Will midstream rules cut emissions enough?
EDF senior analyst Katie Schneer argued also that while the rule meets the 20% emission-reduction rates mandated by law, it falls short of expectations in the GHG Roadmap that sector emissions will fall 47% by 2030 with the rule in place. She and other officials asked that the AQCC set interim reduction goals requiring emissions cuts in the years before 2030 and pass new restrictions if the sector isn’t on pace to meet them by 2026 or 2027.
Industry leaders, APCD staffers and the Colorado Energy Office all pushed back against that idea, saying that it will take significant planning and years-long investments to achieve these long-lasting reductions, meaning short-term requirements are infeasible.

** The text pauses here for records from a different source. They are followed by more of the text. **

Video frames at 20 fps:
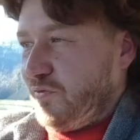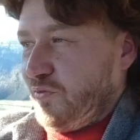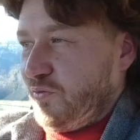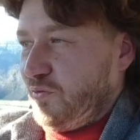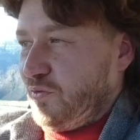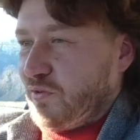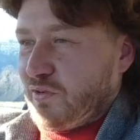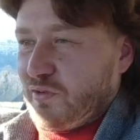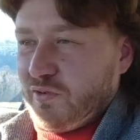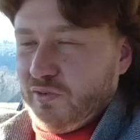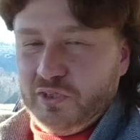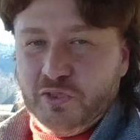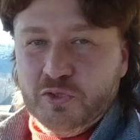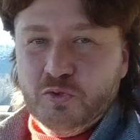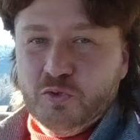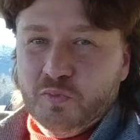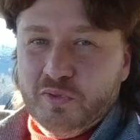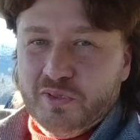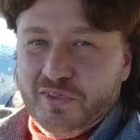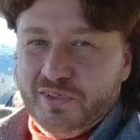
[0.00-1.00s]
for
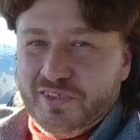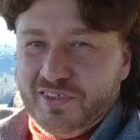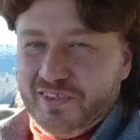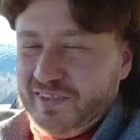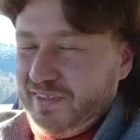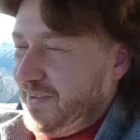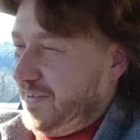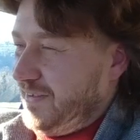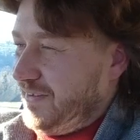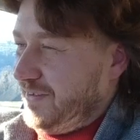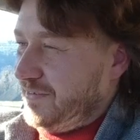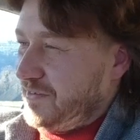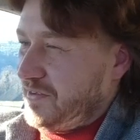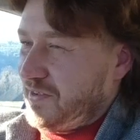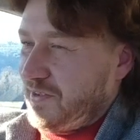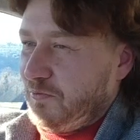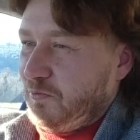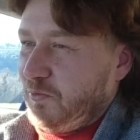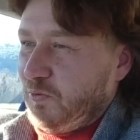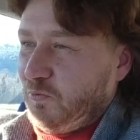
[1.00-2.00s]
humans.
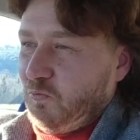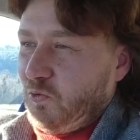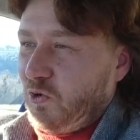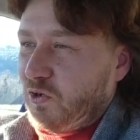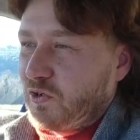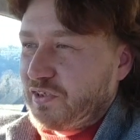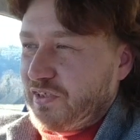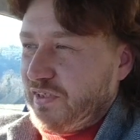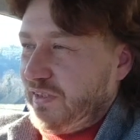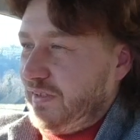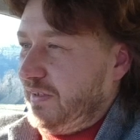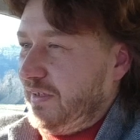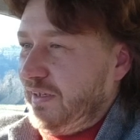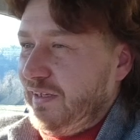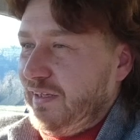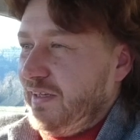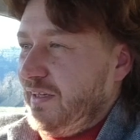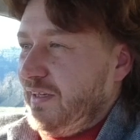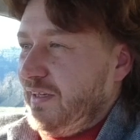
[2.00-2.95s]
Someone walks inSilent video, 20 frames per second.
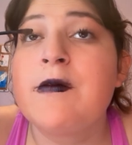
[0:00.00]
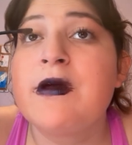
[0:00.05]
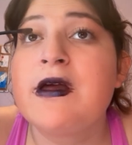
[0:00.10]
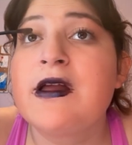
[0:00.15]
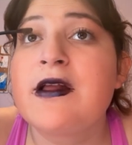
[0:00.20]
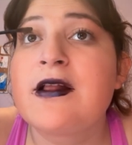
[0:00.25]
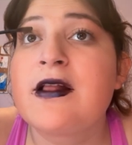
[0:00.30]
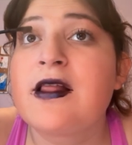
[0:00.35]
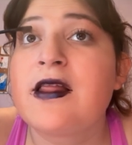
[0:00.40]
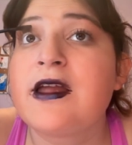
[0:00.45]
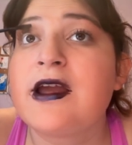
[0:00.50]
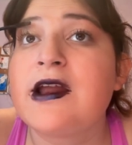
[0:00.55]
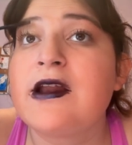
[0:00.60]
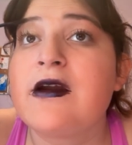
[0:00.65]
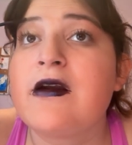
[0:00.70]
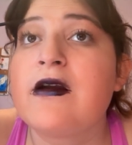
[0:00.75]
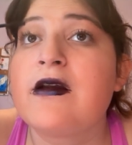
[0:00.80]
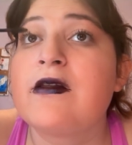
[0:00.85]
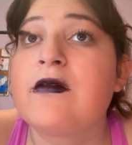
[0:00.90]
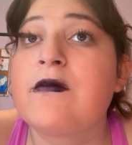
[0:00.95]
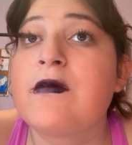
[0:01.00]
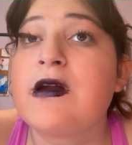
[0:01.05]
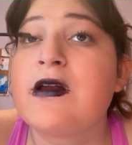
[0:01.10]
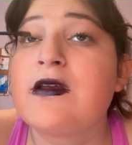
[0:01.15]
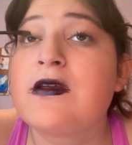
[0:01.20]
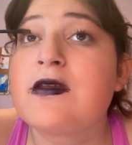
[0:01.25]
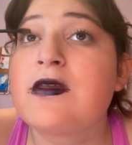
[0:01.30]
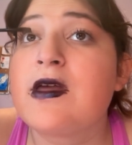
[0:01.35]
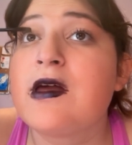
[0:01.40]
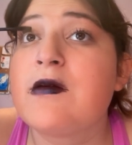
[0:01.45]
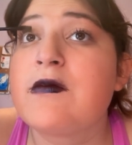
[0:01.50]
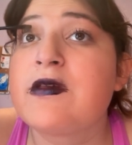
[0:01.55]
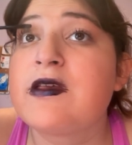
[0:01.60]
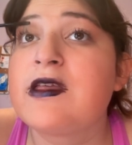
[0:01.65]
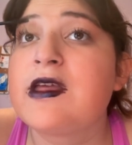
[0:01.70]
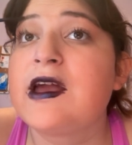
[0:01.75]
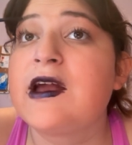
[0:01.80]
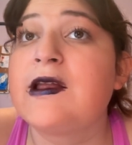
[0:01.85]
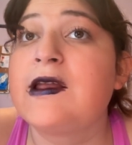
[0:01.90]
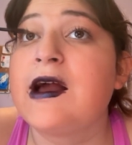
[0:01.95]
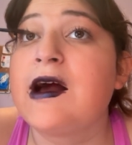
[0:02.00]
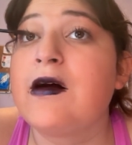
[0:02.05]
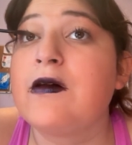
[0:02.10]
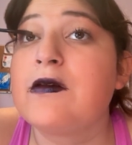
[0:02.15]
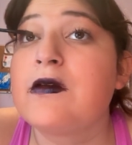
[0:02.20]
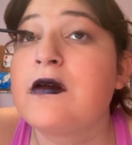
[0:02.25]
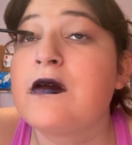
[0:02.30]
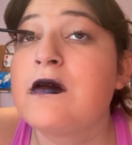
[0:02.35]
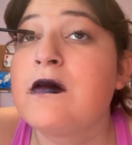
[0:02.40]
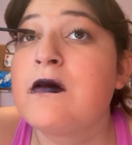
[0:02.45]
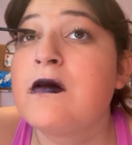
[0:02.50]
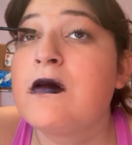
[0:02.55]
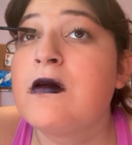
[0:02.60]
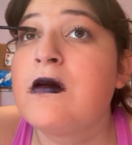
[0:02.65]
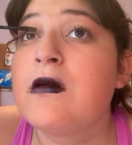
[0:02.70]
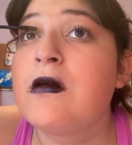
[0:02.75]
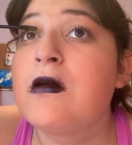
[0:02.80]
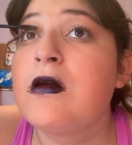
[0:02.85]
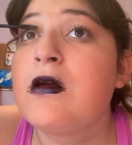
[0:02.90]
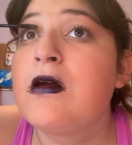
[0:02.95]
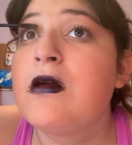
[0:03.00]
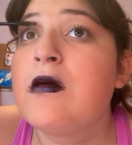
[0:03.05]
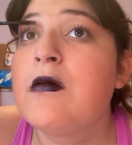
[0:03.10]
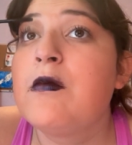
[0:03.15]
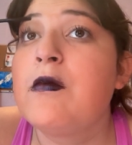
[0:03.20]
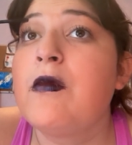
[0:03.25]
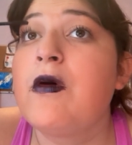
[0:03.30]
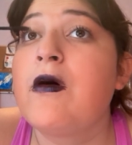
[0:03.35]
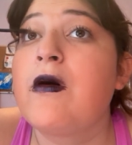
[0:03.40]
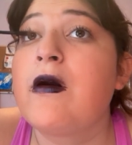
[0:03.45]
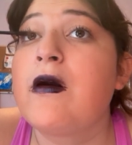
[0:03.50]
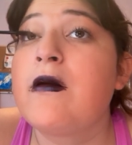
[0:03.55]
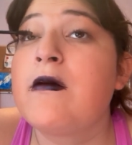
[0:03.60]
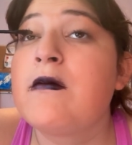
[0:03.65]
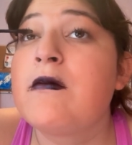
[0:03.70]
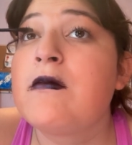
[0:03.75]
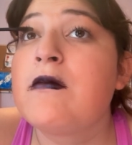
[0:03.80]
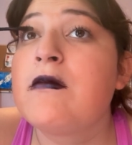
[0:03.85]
bit cleaner, and it makes them stand out more.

Commissioners rejected that idea and requests to bar participation in the carbon-trading market by sector companies, with Colorado Energy Office senior program manager Wil Mannes saying carbon trading is the best way to achieve quick reductions, as it incentivizes companies to exceed their mandates and begin selling credits.
In the end, even the commission’s staunchest oil and gas advocates said that while they are concerned about the costs to operators and their potential impact on jobs and investment in this state, they believe the proposal is the most cost-effective one possible. AQCC member Curtis Reuter pointed to the carbon-trading market, the fee fund and allowances for operators to exceed their cap if there is not adequate electric supply to allow them to achieve their reductions, and he said the rule is needed to follow state law.
“Extraordinary implementation challenges”
“It is hard to ask any entity to bear costs greater than the benefits of the action, and there are some electrification projects out there where the costs clearly appear to outweigh the benefits,” Reuter said. “How do we socialize those costs more broadly than asking some of the actors to bear all of the costs disproportionately?”
COGA President/CEO Dan Haley issued a statement after the ruling saying that while the midstream sector will work diligently toward the “ambitious targets,” he believes it will face “extraordinary implementation challenges.”
The one company that expressed the most frustration seemed to be Zen Midstream, a subsidiary of Bison Oil & Gas seeking to build a compressor station in Weld County to help transport gas from new wells planned for the Sandy Bay area.
Because the new rules have a hard cap on emissions, they require any new entrants to the midstream sector either to be fully electrified by 2030 or to buy carbon credits to offset any emissions coming from their project. Bison CEO Austin Akers said that creates a “cartel of existing operators and an anticompetitive atmosphere,” but commissioners only added a statement to the rules encouraging new entrants to use the credit-trading market and other available mechanisms for help.